There was a depressing predictability to Leicester City Council's dismissal of our legal challenge to their plan to discuss demolishing an historic bridge in the city. And the petty politicking that went along with the decision just made it worse.
Our objection to their decision was put to members of the council's cabinet before they agreed to throw out the press and public so that there would be no witness to their discussions.
In removing us from the chamber they called us irresponsible, erroneous and a rag. Apparently no other newspaper 'in the world' would act the way we do! Of course, I don't really care that they call us names - if I did, you wouldn't be reading about it here because you wouldn't see it anywhere else since we are usually the only people who attend their meetings.
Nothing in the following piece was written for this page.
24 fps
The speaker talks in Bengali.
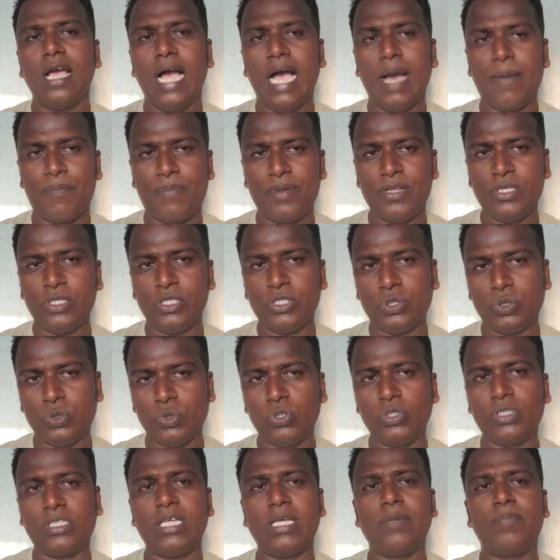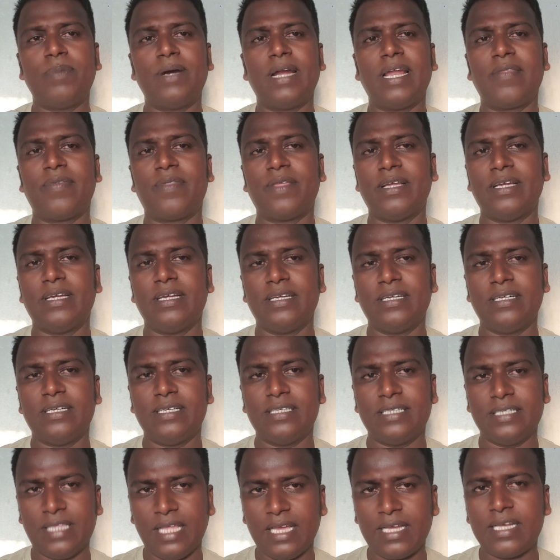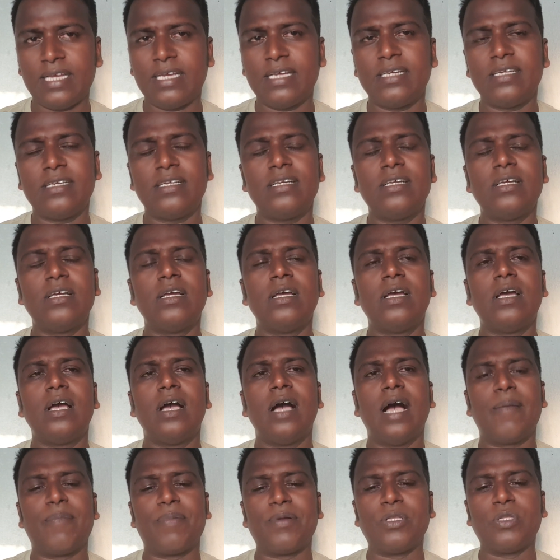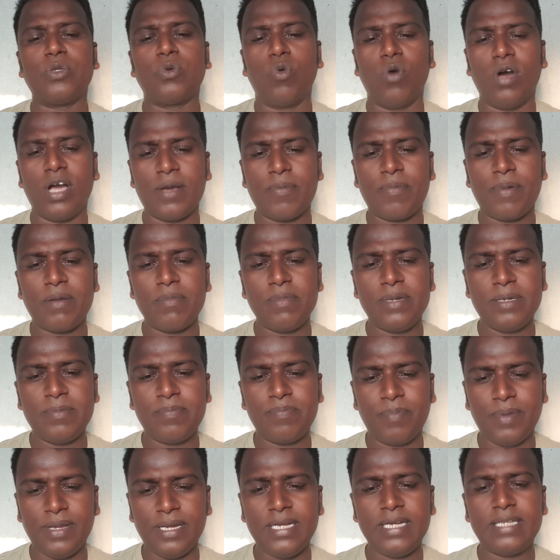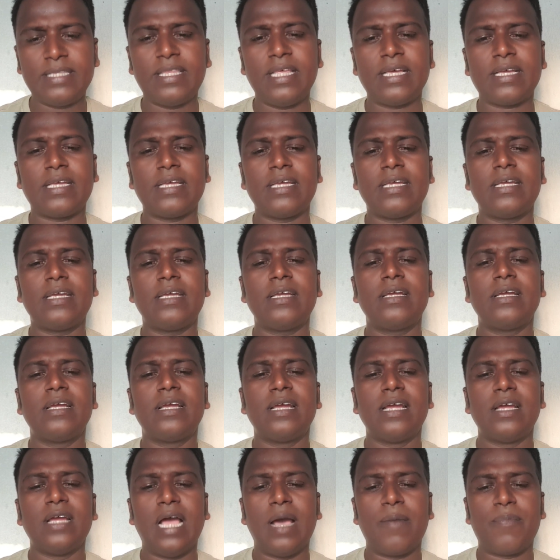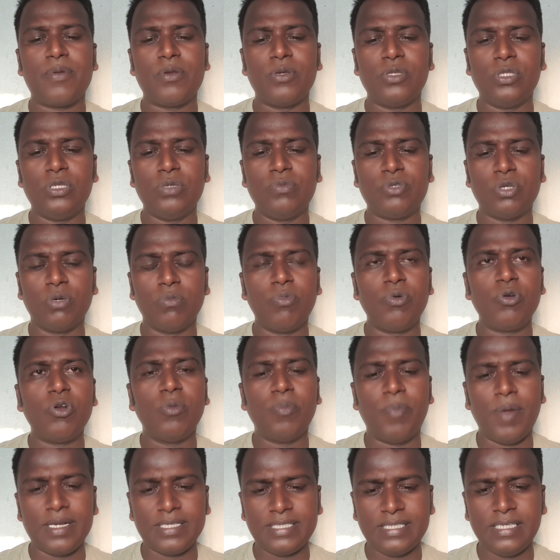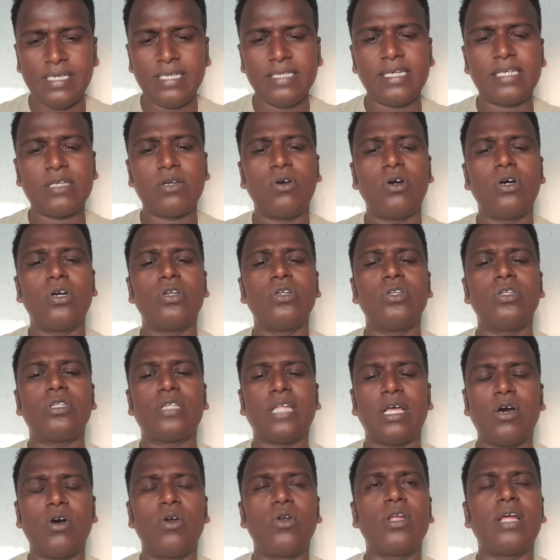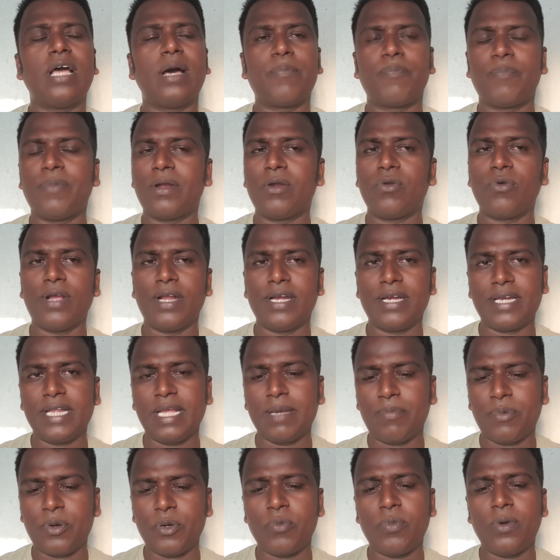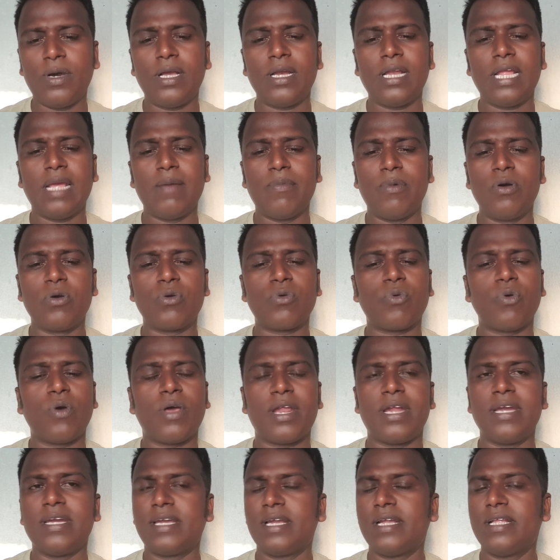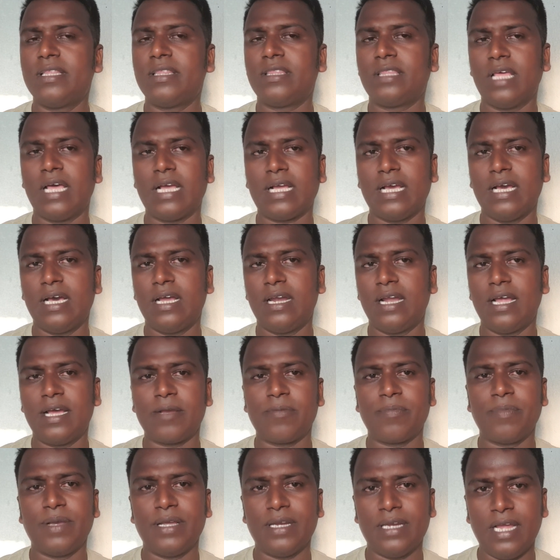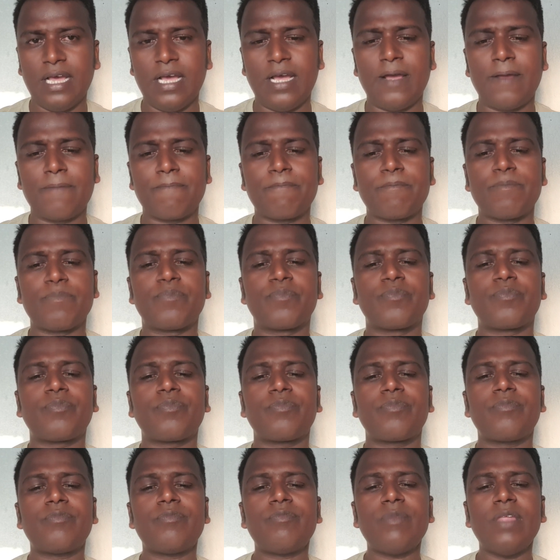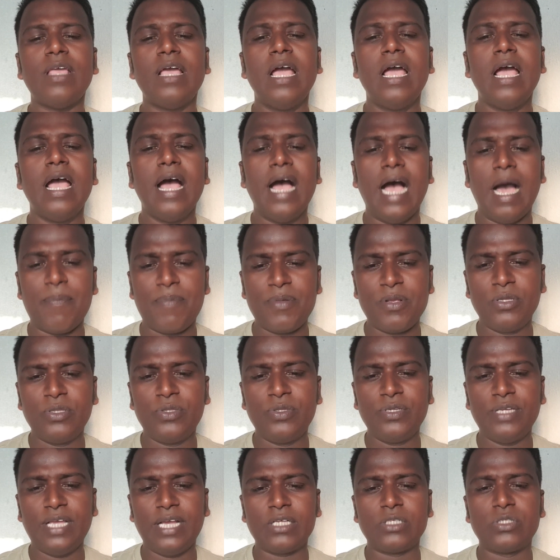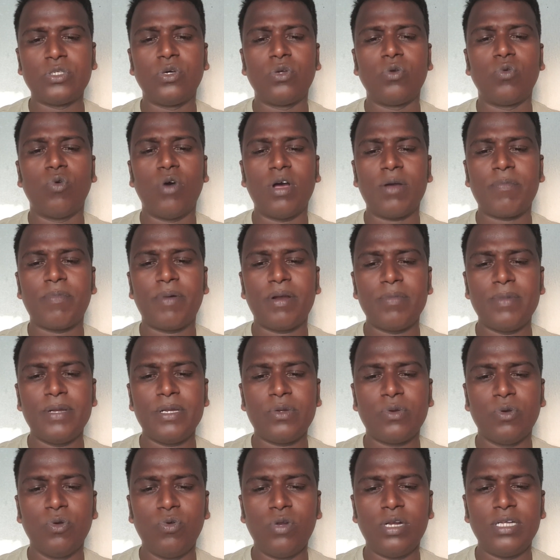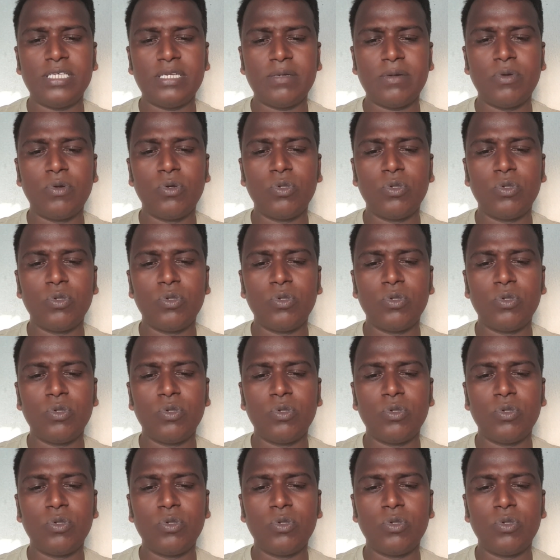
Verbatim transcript: আপনি যদি ছুটিতে বাড়িতে এসে থাকেন আপনার যদি ওয়ার্ক পারমিট বেলিট থাকে আপনি যদি সম্পূর্ণ ভ্যাকসিনেটেড হন তাহলে আপনারও অ্যান্টি অ্যাপ্রুভাল এবং কোয়ারেন্টাইন থাকা লাগবে না আপনি যদি একজন ওয়ার্ক পারমিট হোল্ডার হিসাবে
What depresses me is the fact that they cannot bring themselves to step back and consider what is going on. Our complaint is that they are making a huge decision about an area of Leicester without allowing anybody else a say - it just doesn't sit with their claims to support open governance.
As I've said in tomorrow's opinion piece in the paper, if they really believed in openness they would find a way to allow the substantive part of the debate - should they knock down the bridge and allow a sports centre to be built - to be heard in public. They could separate out the bits that they really think need to be kept confidential into a different paper, but they don't, they throw out the baby with the bathwater. We don't accept that any of it needs to be kept confidential at this late stage in their negotiations, but it would at least be better for the residents if they split out the debate. All I am saying is that I wish they would look for ways to hold debates in public rather than looking for ways to hold them in secret.
But that's not going to happen. They sat in private this afternoon and agreed to knock down the bridge. There's no going back on it now ... and now is when Councillor Kitterick says everyone can have their say. Now that the decision has been taken.
We could challenge the decision to sit in private further, but it would probably be pretty pointless. We would have to apply for a judicial review, but, even if we were successful, that would only force them to consider the public interest test (see below) ... and then dismiss it and decide that they were right in the first place. The judicial review would probably fail anyway because they were forced to consider the public interest test by our letter and the fact that we don't like, or agree with, the decision that they came to, they have, nevertheless, carried out their obligation to consider it.
If councillors looked at some of the questions that we have asked of them recently they would see that there is a theme. We don't like the way they make decisions - we are not querying the actual decisions, just the way they make them behind closed doors and without proper communication.
We've queried the way they told everybody involved in the organisation of the special olympics that they would underwrite the games without telling the tax payers, we've queried the way they have not told people about the detailed plans for (and spiralling costs of) the new art gallery in New Walk (although, again we have not queried the actual decision to spend the money), and now we have asked questions about the need for secrecy around the Bowstring Bridge decision.
It doesn't mean that we don't support the city, or even the things they are trying to do ... we just don't like the way they do it.